Problem requirements | Could you copy out all the lines in the material below where the word "Silent" occurs?

The data |
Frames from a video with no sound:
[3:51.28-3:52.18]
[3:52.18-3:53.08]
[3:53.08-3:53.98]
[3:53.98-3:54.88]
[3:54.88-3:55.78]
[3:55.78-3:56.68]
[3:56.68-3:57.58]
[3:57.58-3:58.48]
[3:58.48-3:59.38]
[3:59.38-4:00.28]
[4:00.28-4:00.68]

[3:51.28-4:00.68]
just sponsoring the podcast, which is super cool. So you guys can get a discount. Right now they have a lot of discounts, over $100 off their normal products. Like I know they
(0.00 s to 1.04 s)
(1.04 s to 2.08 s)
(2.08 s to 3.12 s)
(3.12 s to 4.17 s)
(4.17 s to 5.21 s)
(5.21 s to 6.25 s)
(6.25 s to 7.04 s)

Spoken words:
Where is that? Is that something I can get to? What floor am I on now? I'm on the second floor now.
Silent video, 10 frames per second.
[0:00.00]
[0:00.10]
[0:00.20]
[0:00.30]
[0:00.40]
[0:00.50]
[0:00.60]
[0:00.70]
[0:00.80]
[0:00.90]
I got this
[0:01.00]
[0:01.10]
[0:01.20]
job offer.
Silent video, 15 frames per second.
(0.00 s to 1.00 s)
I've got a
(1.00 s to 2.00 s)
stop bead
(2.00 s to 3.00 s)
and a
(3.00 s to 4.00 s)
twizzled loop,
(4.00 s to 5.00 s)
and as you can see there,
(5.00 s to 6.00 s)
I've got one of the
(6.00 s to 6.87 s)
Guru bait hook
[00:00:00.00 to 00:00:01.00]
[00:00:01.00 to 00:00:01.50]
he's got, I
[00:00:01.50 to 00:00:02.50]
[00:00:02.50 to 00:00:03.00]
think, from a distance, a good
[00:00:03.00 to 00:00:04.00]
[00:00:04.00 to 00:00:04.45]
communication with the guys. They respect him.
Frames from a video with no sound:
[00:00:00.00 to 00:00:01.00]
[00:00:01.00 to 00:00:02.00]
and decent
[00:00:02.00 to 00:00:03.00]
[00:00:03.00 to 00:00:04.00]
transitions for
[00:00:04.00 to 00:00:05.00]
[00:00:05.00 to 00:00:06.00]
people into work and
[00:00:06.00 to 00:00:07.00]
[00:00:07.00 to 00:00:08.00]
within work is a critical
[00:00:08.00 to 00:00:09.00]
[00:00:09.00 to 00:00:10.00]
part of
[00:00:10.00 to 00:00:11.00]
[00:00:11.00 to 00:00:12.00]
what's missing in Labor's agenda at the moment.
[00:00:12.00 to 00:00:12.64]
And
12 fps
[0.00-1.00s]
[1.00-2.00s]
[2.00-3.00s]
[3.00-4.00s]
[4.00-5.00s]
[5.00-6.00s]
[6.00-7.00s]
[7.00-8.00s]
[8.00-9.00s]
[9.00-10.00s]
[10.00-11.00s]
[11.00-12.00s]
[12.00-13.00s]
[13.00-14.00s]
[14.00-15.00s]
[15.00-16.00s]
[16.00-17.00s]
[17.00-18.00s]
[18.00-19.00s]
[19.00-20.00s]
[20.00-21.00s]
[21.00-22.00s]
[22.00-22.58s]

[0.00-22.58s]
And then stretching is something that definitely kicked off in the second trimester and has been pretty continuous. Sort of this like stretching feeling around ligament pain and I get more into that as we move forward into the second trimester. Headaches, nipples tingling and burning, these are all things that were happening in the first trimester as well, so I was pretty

Expected answer |
Silent video, 10 frames per second.
Silent video, 15 frames per second.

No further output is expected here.